Kenyan telecommunications giant company, Safaricom, has reacted to media reports alleging a tussle over the replacement of its CEO Bob Collymore.
Reuters, among other media outlets, on Monday reported that Collymore would exit Safaricom in August when his current contract will expire.
The current CEO was reported not to be keen on extending his contract on health grounds.
Reuters quoted sources indicating that the government of Kenya had insisted the new CEO should be a Kenyan - an issued that had caused division and delayed announcement of a replacement.
On Wednesday, Safaricom neither confirmed nor denied the claim of government insisting on a Kenyan replacement.

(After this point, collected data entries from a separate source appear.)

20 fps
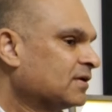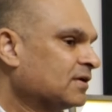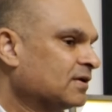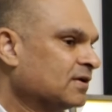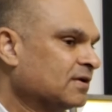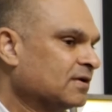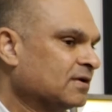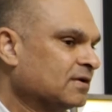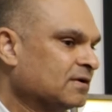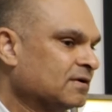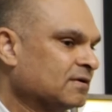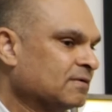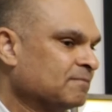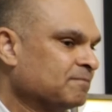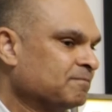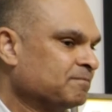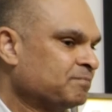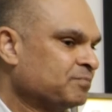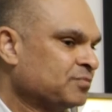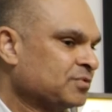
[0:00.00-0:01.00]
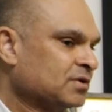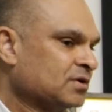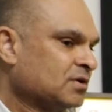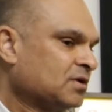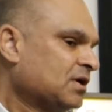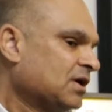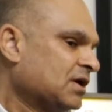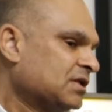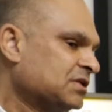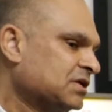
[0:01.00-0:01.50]

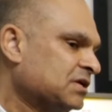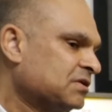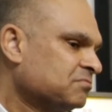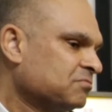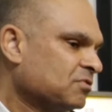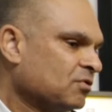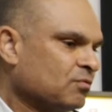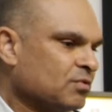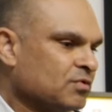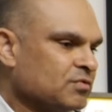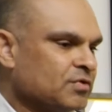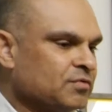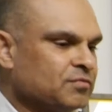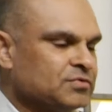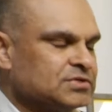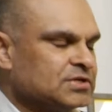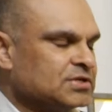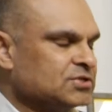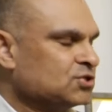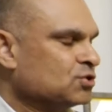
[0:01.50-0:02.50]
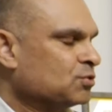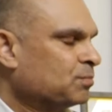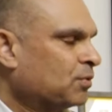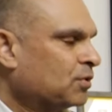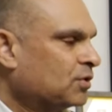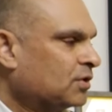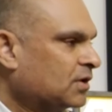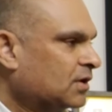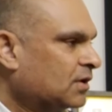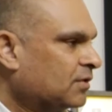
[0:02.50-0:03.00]
And then always that
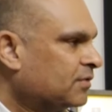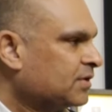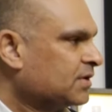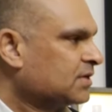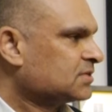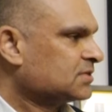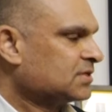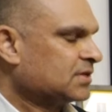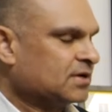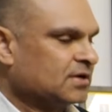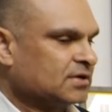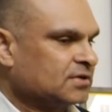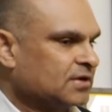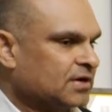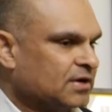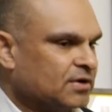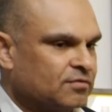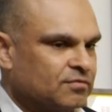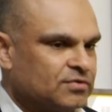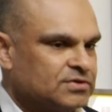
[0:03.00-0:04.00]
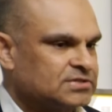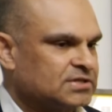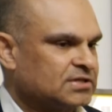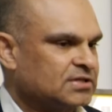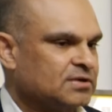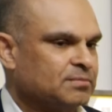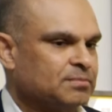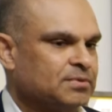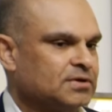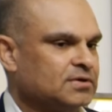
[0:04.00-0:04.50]
geopolitical risk, there are other kind of risks, I
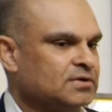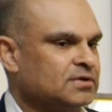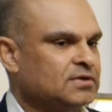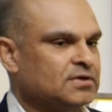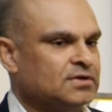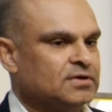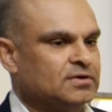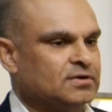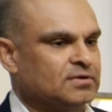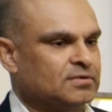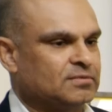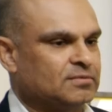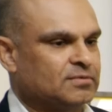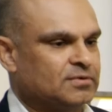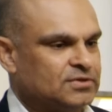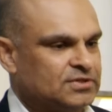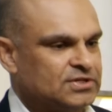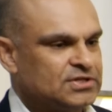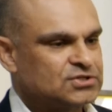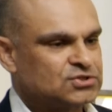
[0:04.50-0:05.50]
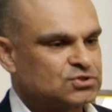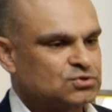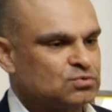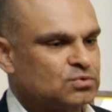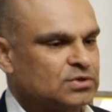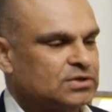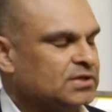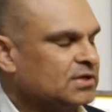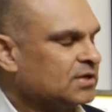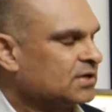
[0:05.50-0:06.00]
think, but these
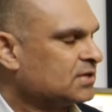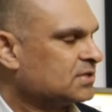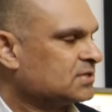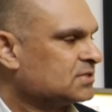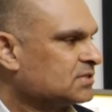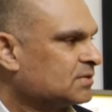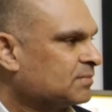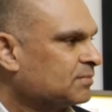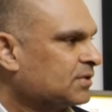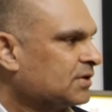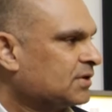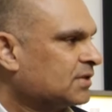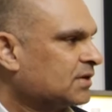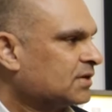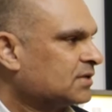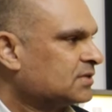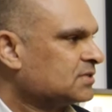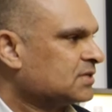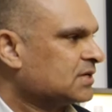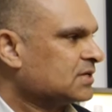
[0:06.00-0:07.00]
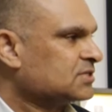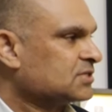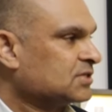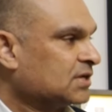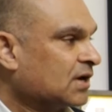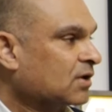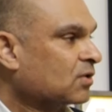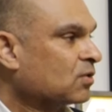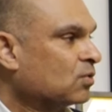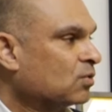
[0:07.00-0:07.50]
two, I think, is something that's in
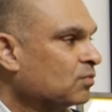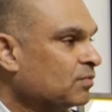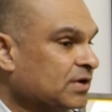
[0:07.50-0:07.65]
our core.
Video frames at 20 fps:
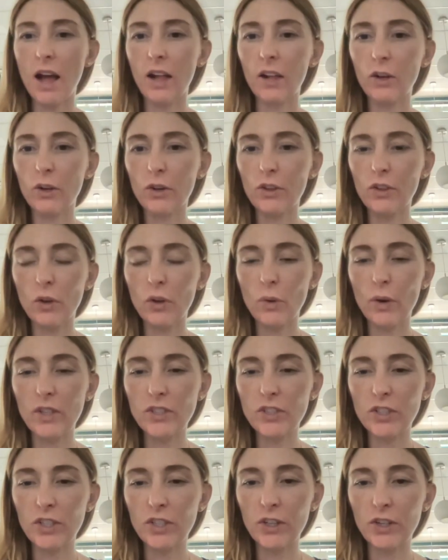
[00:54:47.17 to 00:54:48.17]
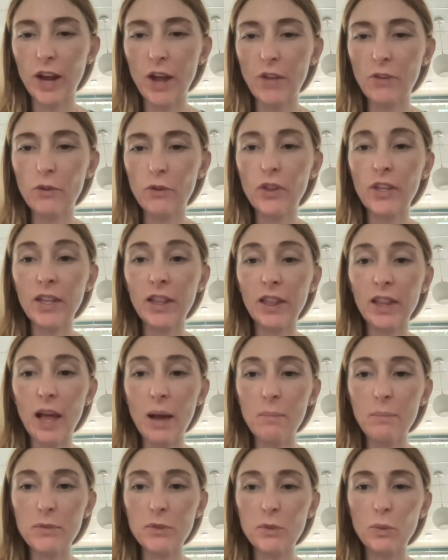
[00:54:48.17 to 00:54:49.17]
I'll go to the question here. Other than
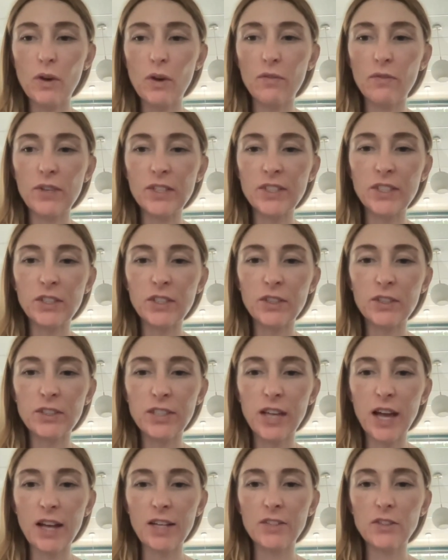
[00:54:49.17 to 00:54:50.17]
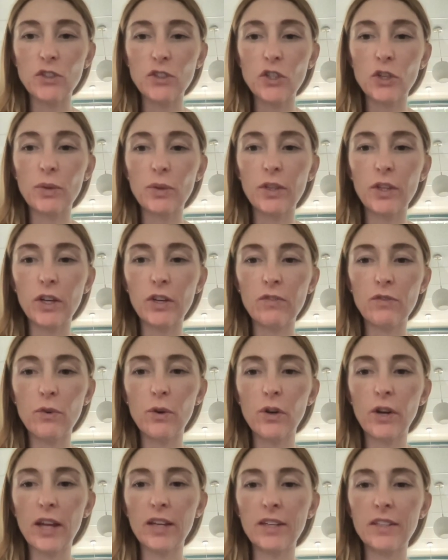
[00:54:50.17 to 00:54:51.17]
lumps, what physical signs should we look
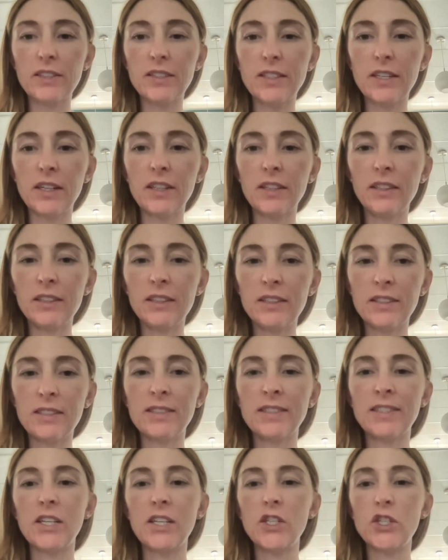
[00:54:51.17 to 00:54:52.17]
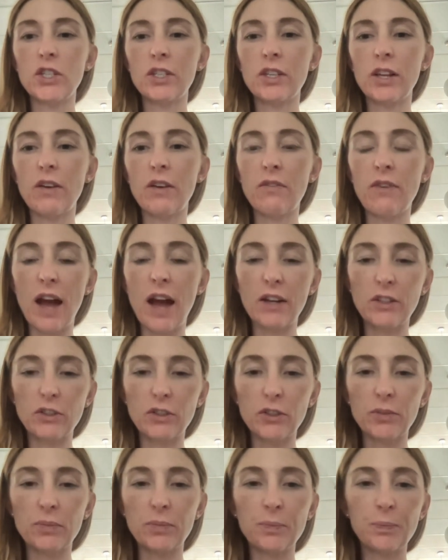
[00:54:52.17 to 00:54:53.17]
for? And is tingling sensation a
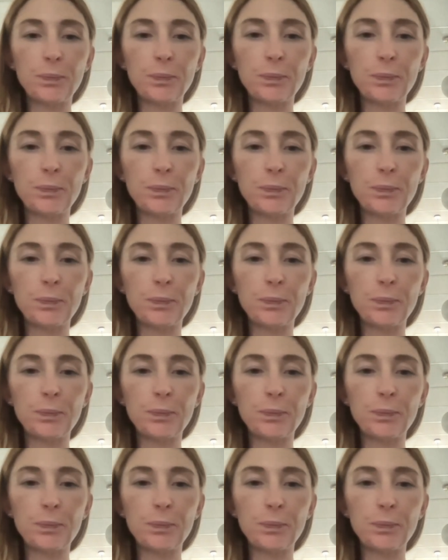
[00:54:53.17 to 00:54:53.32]
factor?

In a statement signed by board Chairman Nicholas Nganga, Safaricom committed to observing the best hiring practices when hiring the next CEO.
The company also assured Kenyans that Collymore was in good health and would steer the company until a decision was made on a new CEO.
“For clarity, the Board has in place a robust recruitment process that adheres to global best practice in identifying and appointing our senior leadership team," the statement read in part.
Safaricom ownership gives Vodafone, a British multinational the upper hand as it has a 40 percent stake.
The government of Kenya has 35 percent ownership while members of the public have a 25 percent stake which are traded at the Nairobi Stock Exchange (NSE).